[Excerpted records]

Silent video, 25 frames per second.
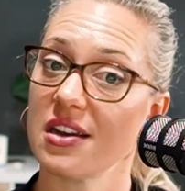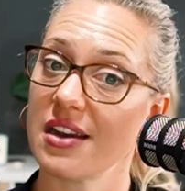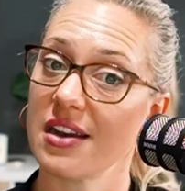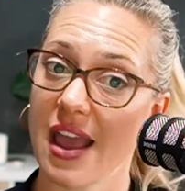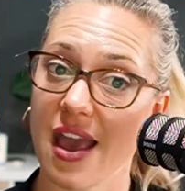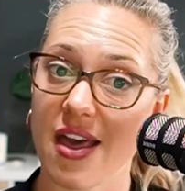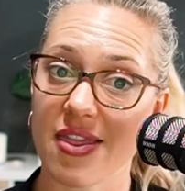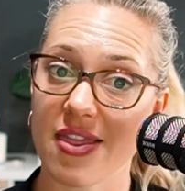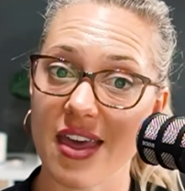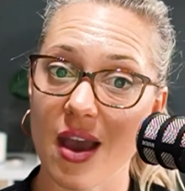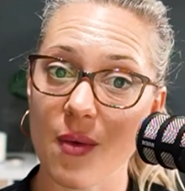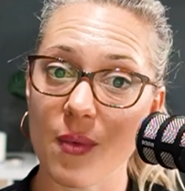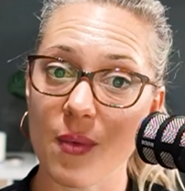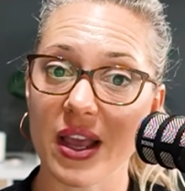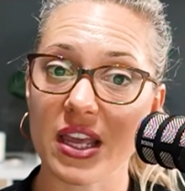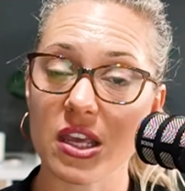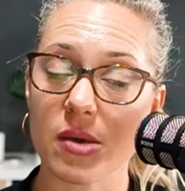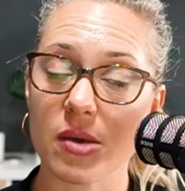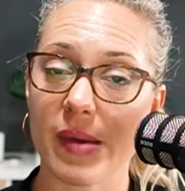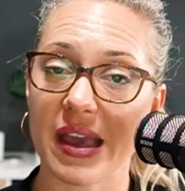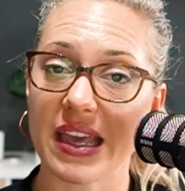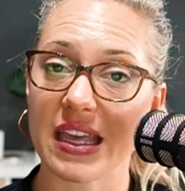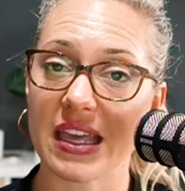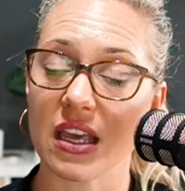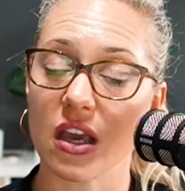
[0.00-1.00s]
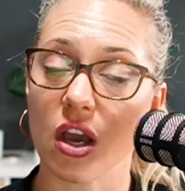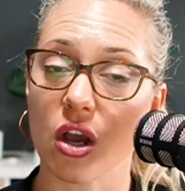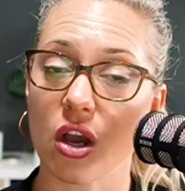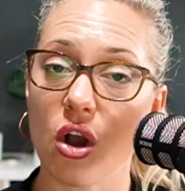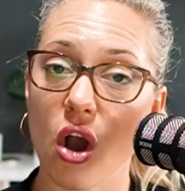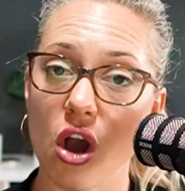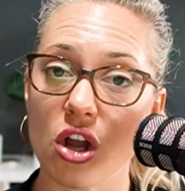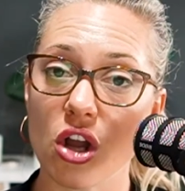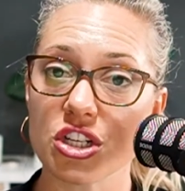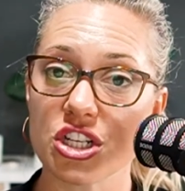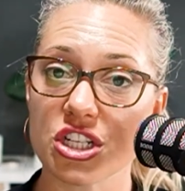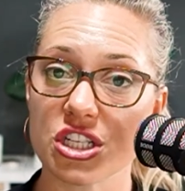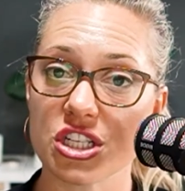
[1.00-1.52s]
Now, that way you're making a
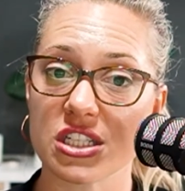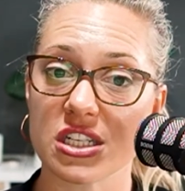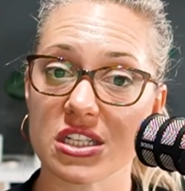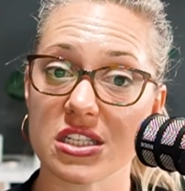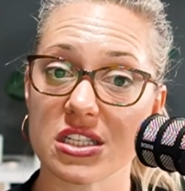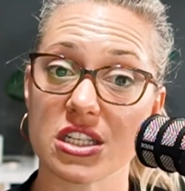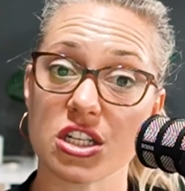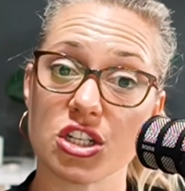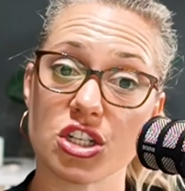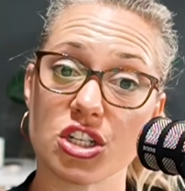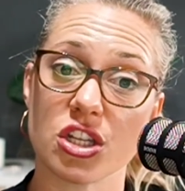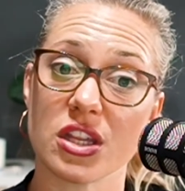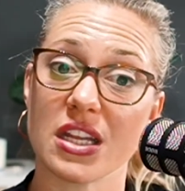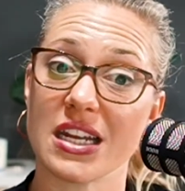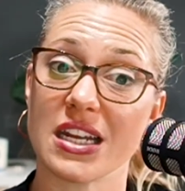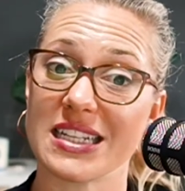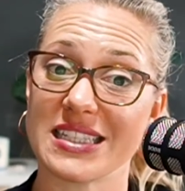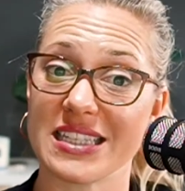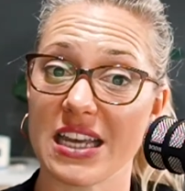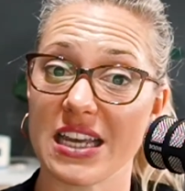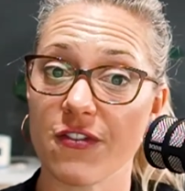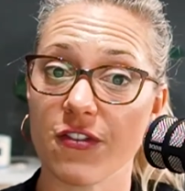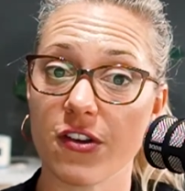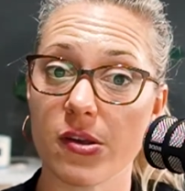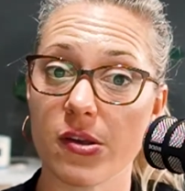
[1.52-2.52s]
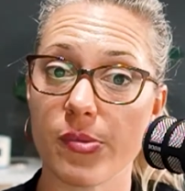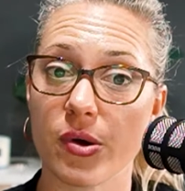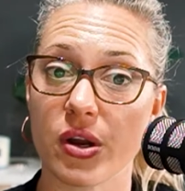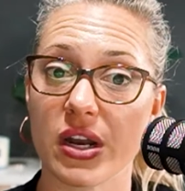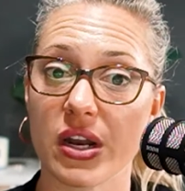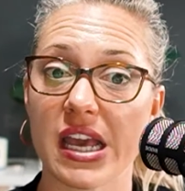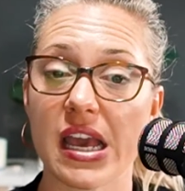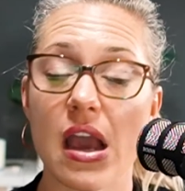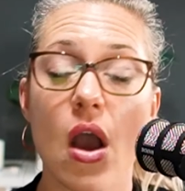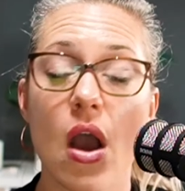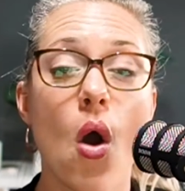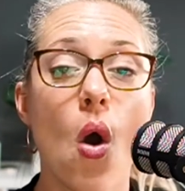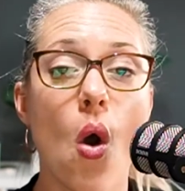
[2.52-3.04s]
conscious decision that it's
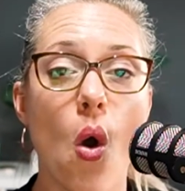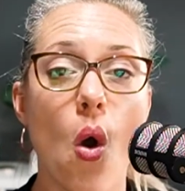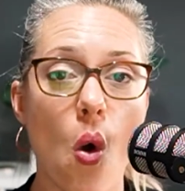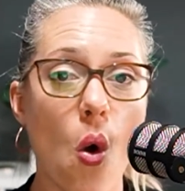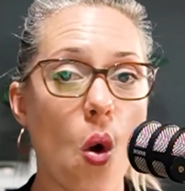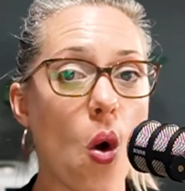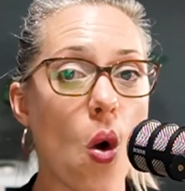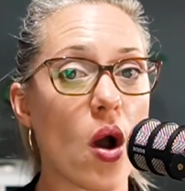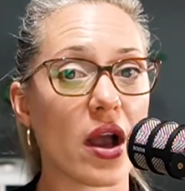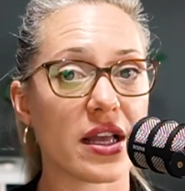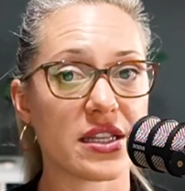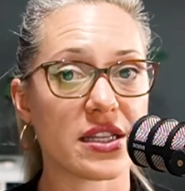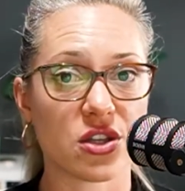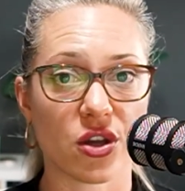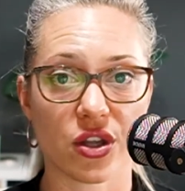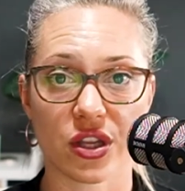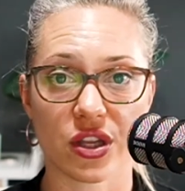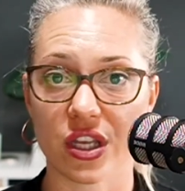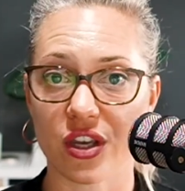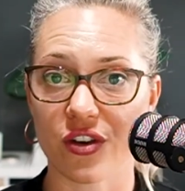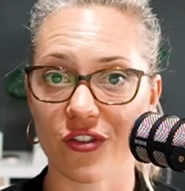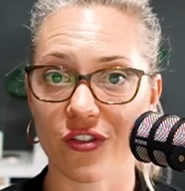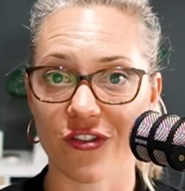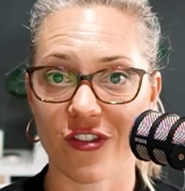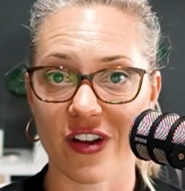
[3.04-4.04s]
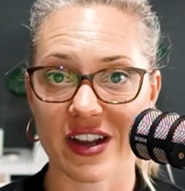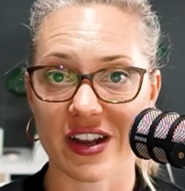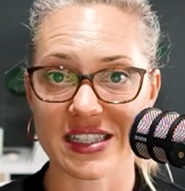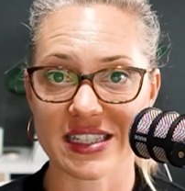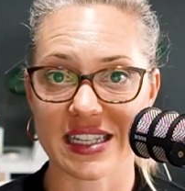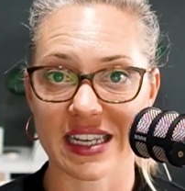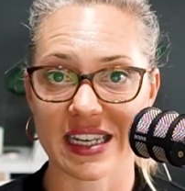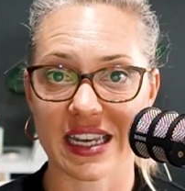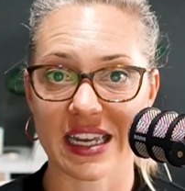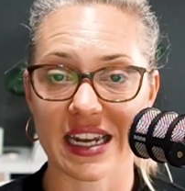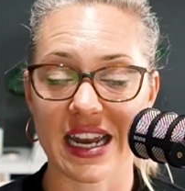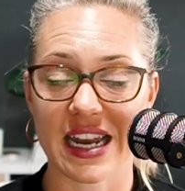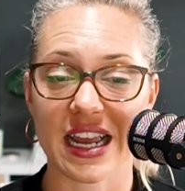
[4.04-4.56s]
everybody or it's only your friends
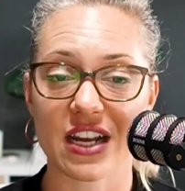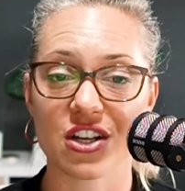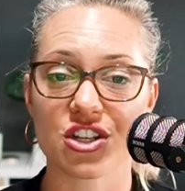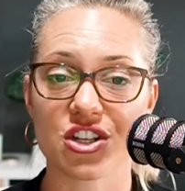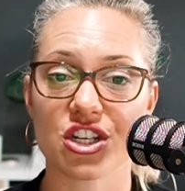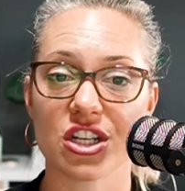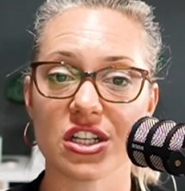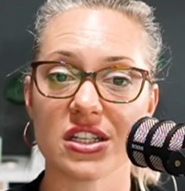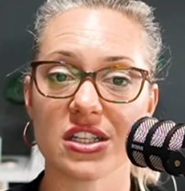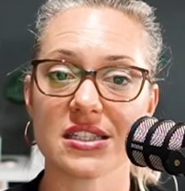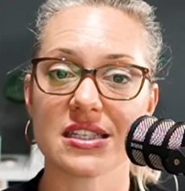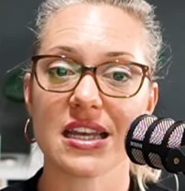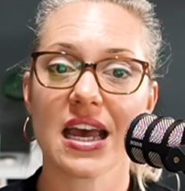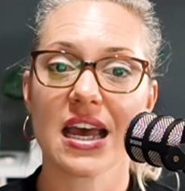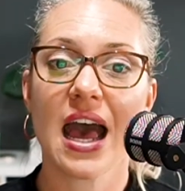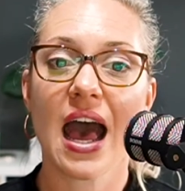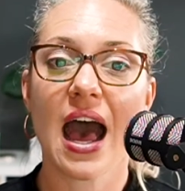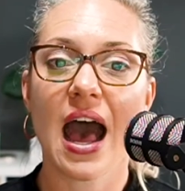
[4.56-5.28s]
and connections.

[/Excerpted records]

● Exercise prompt:
Leave out every picture and copy, exactly as written, the lines from the one with "[1.00-1.52s]" through the end of the records above.

● Exercise answer:
[1.00-1.52s]
Now, that way you're making a
[1.52-2.52s]
[2.52-3.04s]
conscious decision that it's
[3.04-4.04s]
[4.04-4.56s]
everybody or it's only your friends
[4.56-5.28s]
and connections.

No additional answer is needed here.